RBA decision

Today’s topics

  • Monetary Policy Decision

The RBA did not roll the yield curve target to November 2024, and did lower the future weekly purchase amount of bonds from $5bn to $4bn per week.

As such, the outcome was slightly more hawkish than the market expected.

We can match our interpretation of events to those of the market. A) the AUD rallied..

B) the 10 year yield rose..

C) and the market fell, with all 3 events occurring at the release of the new news.

That particular mix of macro market co-movement is very consistent with economic theory, specifically associated with monetary tightening. All of this is very much at the margin, and the overall stance of policy remains highly accommodative.

Stockmarkets, of course, are very forward looking, and many of the secular-growth-long-duration stocks sold off hard. For tech companies like PNV, HUB, CUV, WTC, XRO, with relatively modest profits and cashflows today but (prospectively) very large profits and cashflow streams in the future, the effect is an immediate reduction in net present value.
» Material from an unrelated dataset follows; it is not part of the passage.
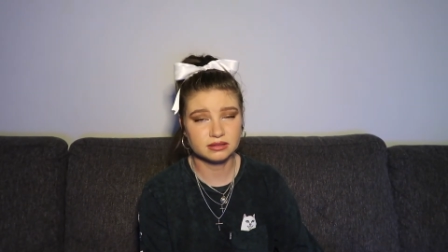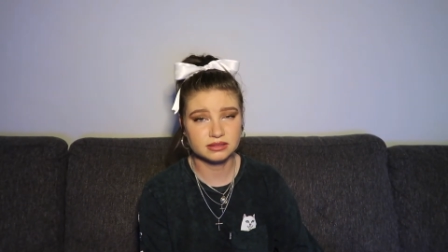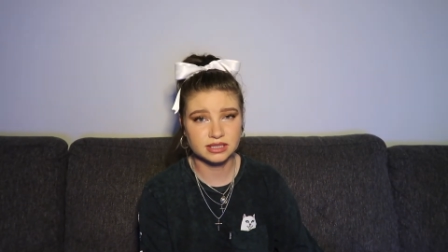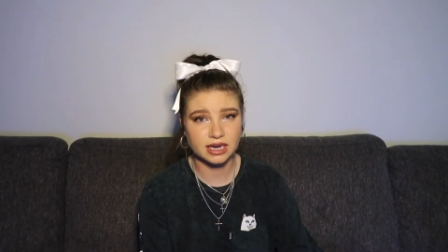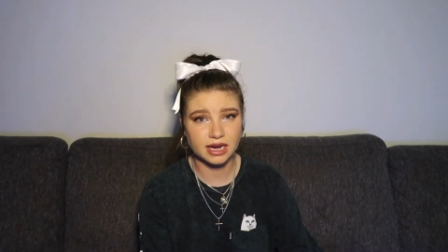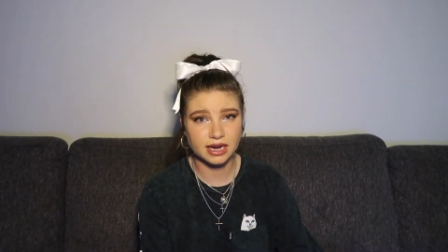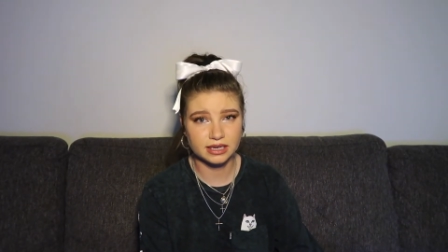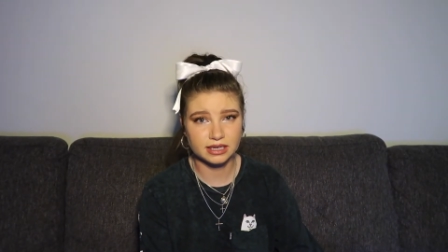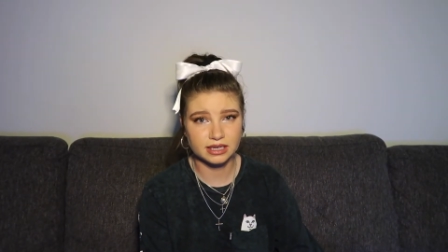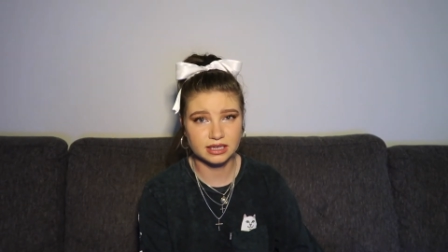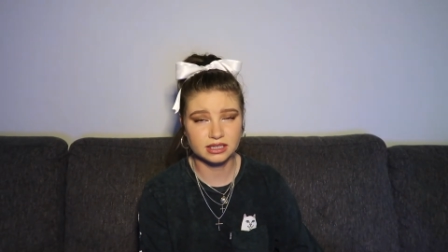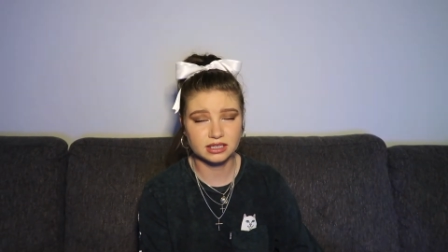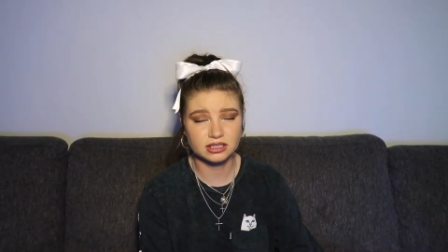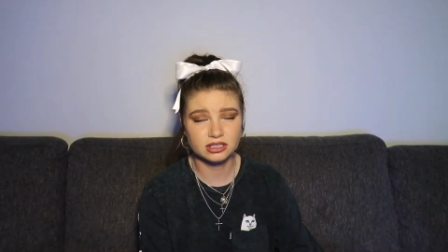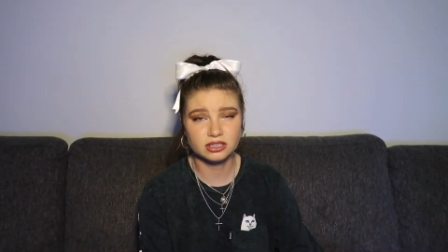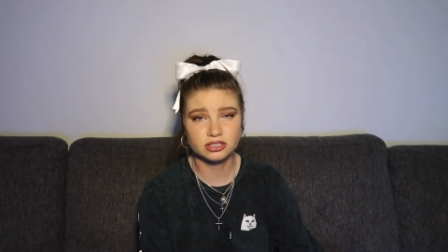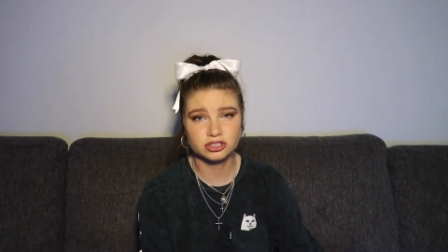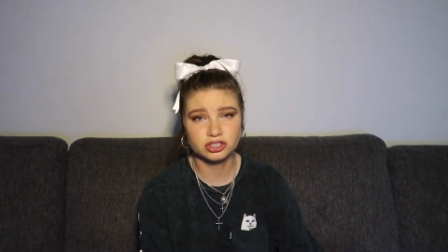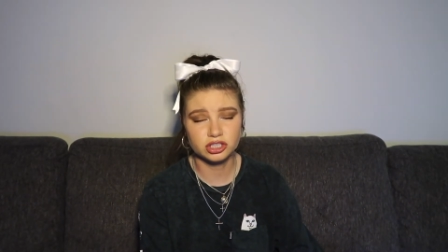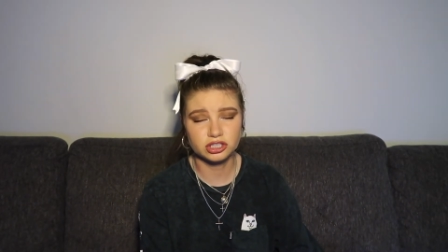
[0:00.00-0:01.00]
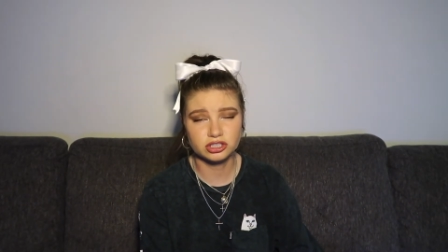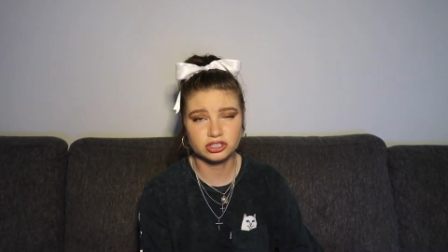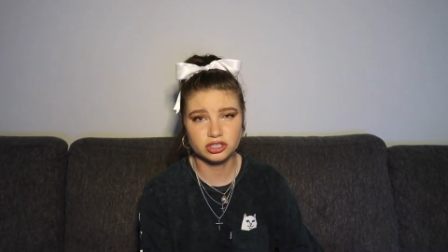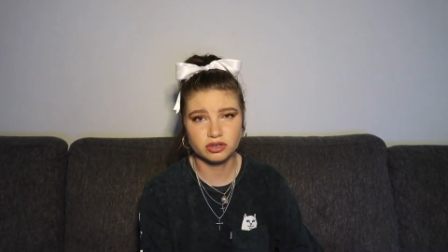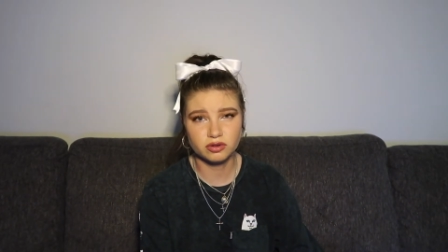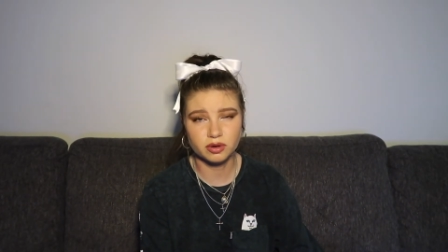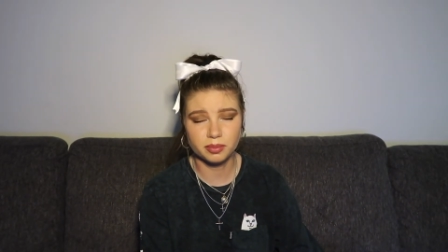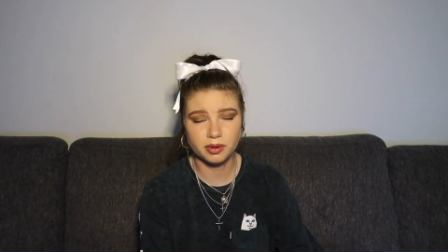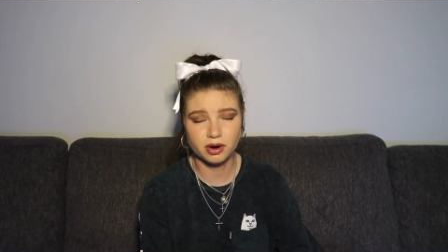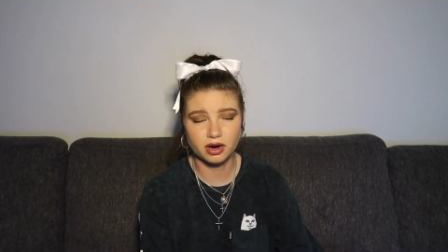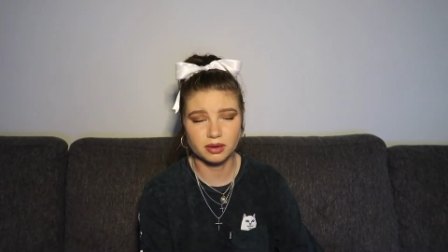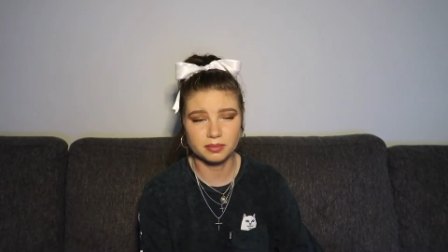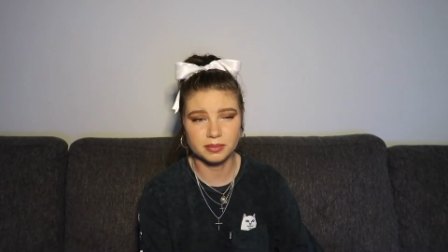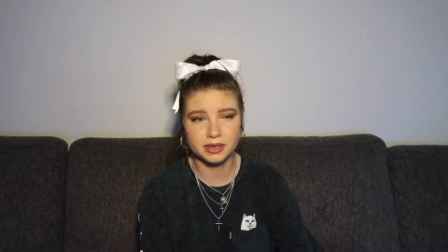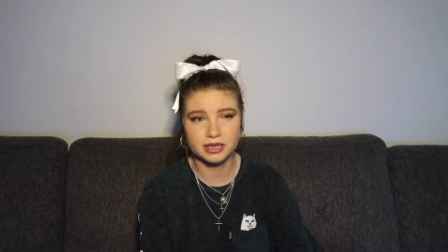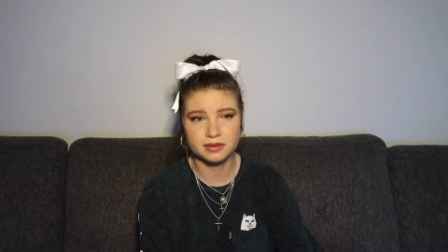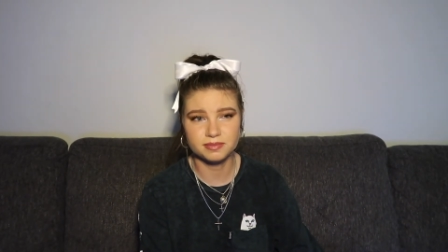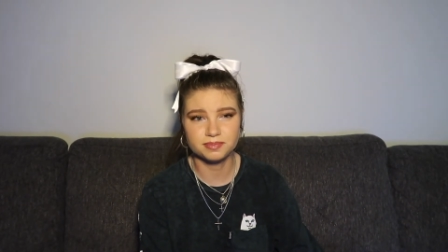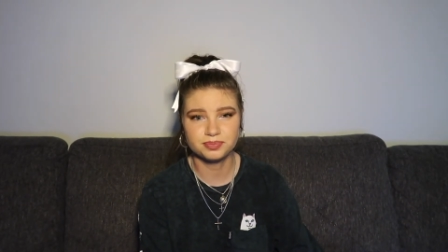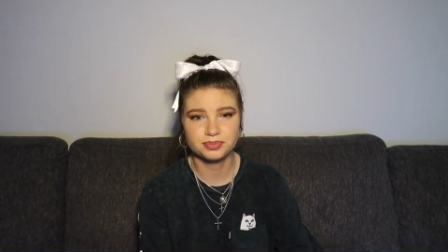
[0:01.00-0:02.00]
tiny shit show
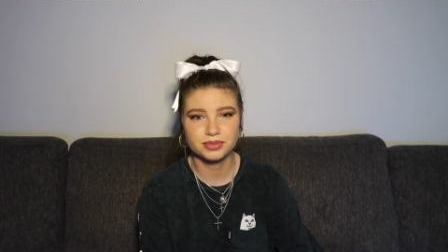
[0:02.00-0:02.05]
apartment.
Healthcare stocks sold off for principally the same long-duration reason, and the building materials companies (BlueScope, Reliance, Sims) and consumer discretionary stocks (HVN, JBH) largely because the assumed foreshadowed tighter rate environment lowers the demand for housing, which is the primary sectoral driver of consumer and building materials stocks.

We’ve sold our tech names (ALU, IRE) and also several of our healthcare names (SHL, RMD). We have no consumer discretionary exposure (except for daycare related companies) and as such were comparatively more insulated relative to the market.

Our long run target for the US 10 year continues to be 2.5%, which would be challenging for the valuations of most of the companies in the table above.